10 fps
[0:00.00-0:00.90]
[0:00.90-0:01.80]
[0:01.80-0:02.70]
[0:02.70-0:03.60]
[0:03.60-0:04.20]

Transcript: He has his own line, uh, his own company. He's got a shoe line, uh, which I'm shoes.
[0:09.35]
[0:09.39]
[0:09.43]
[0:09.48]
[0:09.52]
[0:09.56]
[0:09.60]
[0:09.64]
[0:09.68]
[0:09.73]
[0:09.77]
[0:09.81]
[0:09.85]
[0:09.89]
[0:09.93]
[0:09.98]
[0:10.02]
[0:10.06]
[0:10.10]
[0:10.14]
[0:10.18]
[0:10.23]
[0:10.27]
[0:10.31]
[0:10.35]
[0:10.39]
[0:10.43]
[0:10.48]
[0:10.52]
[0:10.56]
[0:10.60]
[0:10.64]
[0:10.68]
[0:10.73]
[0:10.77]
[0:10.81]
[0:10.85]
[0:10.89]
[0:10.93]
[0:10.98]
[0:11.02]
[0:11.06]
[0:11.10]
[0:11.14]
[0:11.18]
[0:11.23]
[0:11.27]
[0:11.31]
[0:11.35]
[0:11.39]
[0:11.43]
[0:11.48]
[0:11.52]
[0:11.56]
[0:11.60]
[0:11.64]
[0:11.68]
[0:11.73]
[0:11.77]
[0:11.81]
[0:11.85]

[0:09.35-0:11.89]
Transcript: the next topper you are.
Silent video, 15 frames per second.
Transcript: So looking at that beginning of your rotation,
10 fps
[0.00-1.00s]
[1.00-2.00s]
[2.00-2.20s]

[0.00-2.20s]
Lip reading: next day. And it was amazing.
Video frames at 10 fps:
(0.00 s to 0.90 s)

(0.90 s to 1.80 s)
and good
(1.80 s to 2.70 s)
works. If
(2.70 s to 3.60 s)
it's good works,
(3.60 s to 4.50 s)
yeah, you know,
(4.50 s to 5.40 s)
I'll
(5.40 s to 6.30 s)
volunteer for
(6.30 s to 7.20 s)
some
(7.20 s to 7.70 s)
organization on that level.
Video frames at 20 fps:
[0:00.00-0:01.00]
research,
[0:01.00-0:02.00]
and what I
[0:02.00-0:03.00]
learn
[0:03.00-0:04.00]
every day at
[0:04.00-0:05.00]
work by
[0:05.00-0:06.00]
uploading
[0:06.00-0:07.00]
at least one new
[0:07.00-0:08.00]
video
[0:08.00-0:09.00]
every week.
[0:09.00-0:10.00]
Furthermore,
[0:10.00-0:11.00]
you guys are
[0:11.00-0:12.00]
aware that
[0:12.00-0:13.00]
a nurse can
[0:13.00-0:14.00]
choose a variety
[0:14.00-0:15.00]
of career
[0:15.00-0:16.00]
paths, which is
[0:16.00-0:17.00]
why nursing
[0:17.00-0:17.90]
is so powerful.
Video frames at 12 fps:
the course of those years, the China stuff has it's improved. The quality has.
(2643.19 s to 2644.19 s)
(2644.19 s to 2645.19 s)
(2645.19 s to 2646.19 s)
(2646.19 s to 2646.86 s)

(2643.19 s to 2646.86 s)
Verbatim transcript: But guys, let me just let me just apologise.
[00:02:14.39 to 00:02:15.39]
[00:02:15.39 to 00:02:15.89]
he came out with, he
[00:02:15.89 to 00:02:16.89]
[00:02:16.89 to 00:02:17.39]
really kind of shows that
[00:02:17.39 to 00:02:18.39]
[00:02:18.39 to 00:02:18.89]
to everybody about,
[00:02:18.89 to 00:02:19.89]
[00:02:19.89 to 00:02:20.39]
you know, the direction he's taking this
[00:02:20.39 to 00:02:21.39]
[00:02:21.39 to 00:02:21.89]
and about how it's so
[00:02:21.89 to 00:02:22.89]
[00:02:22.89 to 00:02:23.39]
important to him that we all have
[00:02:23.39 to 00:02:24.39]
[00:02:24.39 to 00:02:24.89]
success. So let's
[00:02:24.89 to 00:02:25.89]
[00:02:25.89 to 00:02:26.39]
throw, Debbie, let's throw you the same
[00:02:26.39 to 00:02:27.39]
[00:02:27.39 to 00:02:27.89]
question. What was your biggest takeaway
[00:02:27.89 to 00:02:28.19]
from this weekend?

------------------------------------------------------------------------

Your task -
What needs duplicating is the run of lines from the one containing "[00:02:23.39 to 00:02:24.39]" through the last line of the entries above, exact and complete.

Output for this exercise -
[00:02:23.39 to 00:02:24.39]
[00:02:24.39 to 00:02:24.89]
success. So let's
[00:02:24.89 to 00:02:25.89]
[00:02:25.89 to 00:02:26.39]
throw, Debbie, let's throw you the same
[00:02:26.39 to 00:02:27.39]
[00:02:27.39 to 00:02:27.89]
question. What was your biggest takeaway
[00:02:27.89 to 00:02:28.19]
from this weekend?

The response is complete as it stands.